### WORK TASK:
Apart from the pictures, every entry below must be given again exactly.

□ □ □ □ □ □ □

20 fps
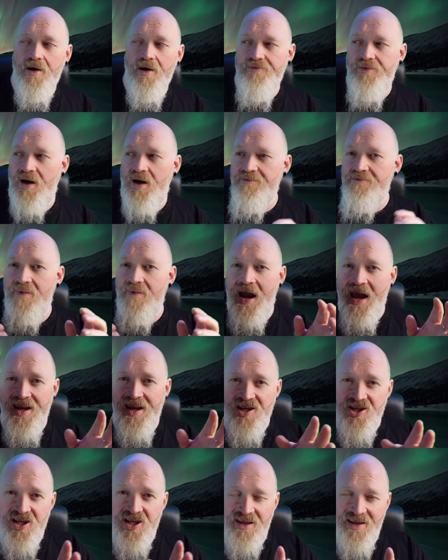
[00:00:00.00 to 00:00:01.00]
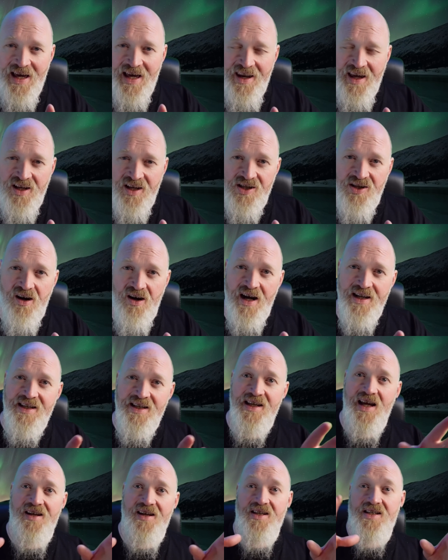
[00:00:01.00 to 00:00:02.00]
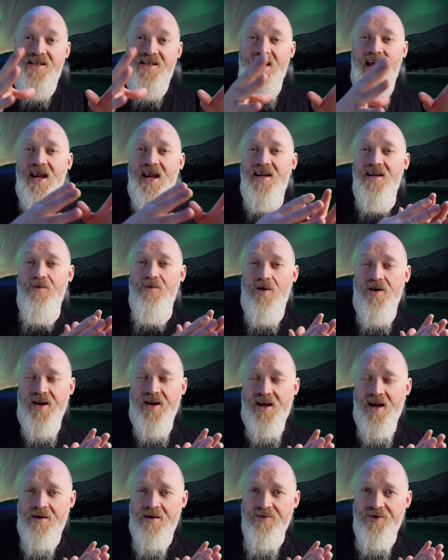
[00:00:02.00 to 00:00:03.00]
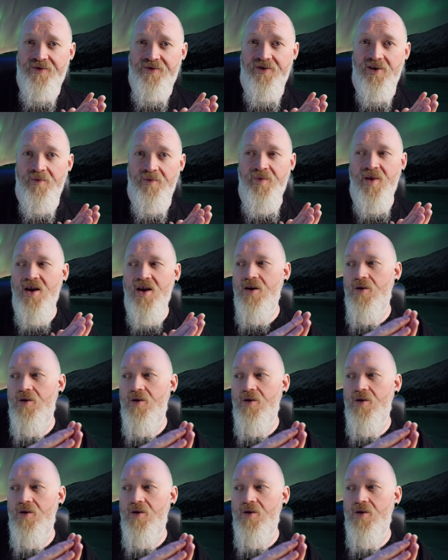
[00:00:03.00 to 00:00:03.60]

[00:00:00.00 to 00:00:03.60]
By managing that anxiety, understanding where it comes from,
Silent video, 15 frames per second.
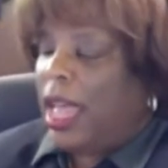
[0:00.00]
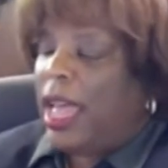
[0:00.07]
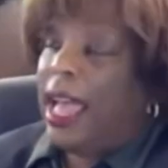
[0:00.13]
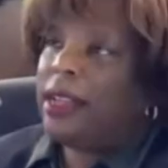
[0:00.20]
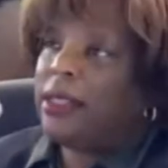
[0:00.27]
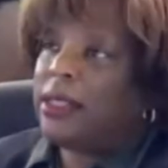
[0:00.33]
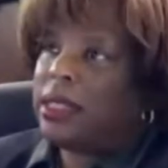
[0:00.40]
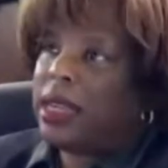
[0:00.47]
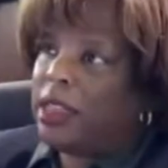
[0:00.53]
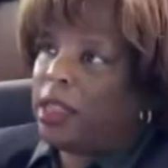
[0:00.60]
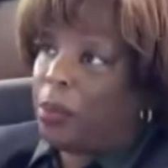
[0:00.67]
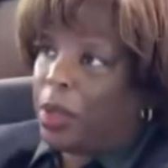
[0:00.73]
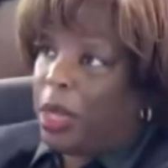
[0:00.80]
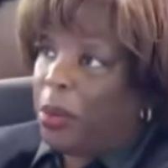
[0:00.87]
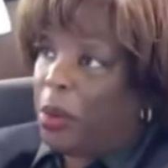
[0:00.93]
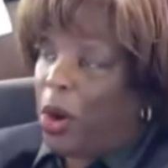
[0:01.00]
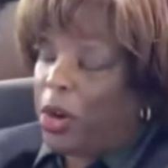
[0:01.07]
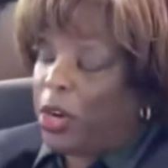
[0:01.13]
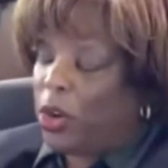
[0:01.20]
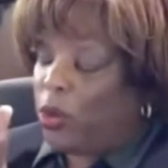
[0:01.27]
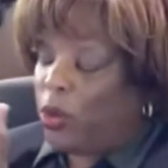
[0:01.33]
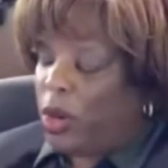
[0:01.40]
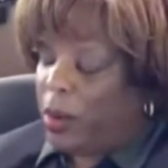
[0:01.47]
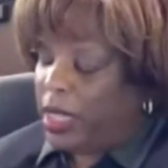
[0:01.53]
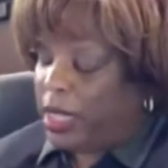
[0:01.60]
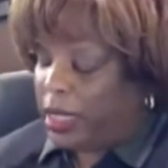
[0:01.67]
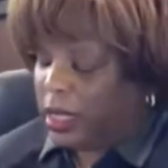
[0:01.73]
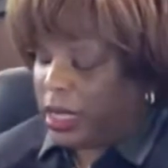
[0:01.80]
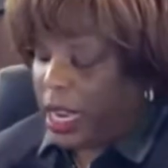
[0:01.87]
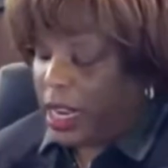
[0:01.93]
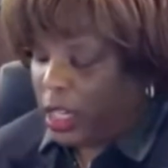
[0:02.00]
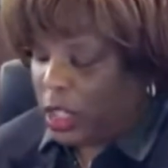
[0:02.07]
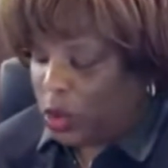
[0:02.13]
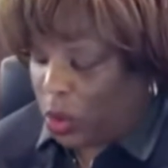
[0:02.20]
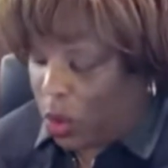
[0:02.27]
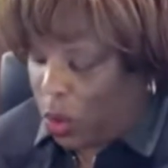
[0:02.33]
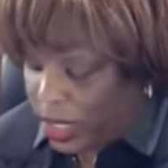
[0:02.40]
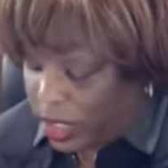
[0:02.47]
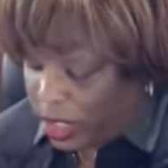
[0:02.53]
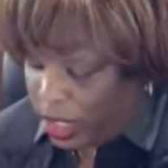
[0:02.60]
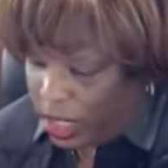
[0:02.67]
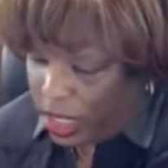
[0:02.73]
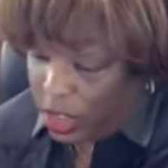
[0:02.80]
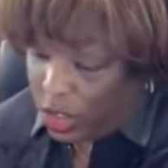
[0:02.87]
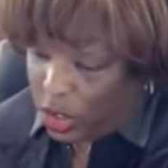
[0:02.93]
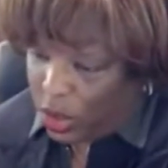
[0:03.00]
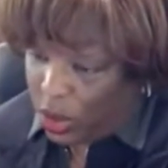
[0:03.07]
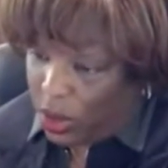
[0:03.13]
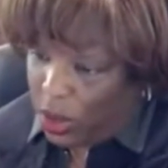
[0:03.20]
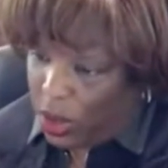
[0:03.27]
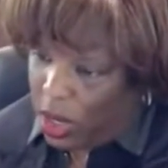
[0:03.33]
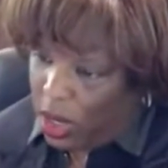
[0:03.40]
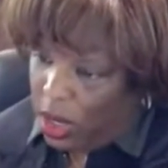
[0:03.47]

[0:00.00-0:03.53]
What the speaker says: Outside the plea bargain agreement, the state is requesting that your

□ □ □ □ □ □ □

### ANSWER BOX:
20 fps
[00:00:00.00 to 00:00:01.00]
[00:00:01.00 to 00:00:02.00]
[00:00:02.00 to 00:00:03.00]
[00:00:03.00 to 00:00:03.60]

[00:00:00.00 to 00:00:03.60]
By managing that anxiety, understanding where it comes from,
Silent video, 15 frames per second.
[0:00.00]
[0:00.07]
[0:00.13]
[0:00.20]
[0:00.27]
[0:00.33]
[0:00.40]
[0:00.47]
[0:00.53]
[0:00.60]
[0:00.67]
[0:00.73]
[0:00.80]
[0:00.87]
[0:00.93]
[0:01.00]
[0:01.07]
[0:01.13]
[0:01.20]
[0:01.27]
[0:01.33]
[0:01.40]
[0:01.47]
[0:01.53]
[0:01.60]
[0:01.67]
[0:01.73]
[0:01.80]
[0:01.87]
[0:01.93]
[0:02.00]
[0:02.07]
[0:02.13]
[0:02.20]
[0:02.27]
[0:02.33]
[0:02.40]
[0:02.47]
[0:02.53]
[0:02.60]
[0:02.67]
[0:02.73]
[0:02.80]
[0:02.87]
[0:02.93]
[0:03.00]
[0:03.07]
[0:03.13]
[0:03.20]
[0:03.27]
[0:03.33]
[0:03.40]
[0:03.47]

[0:00.00-0:03.53]
What the speaker says: Outside the plea bargain agreement, the state is requesting that your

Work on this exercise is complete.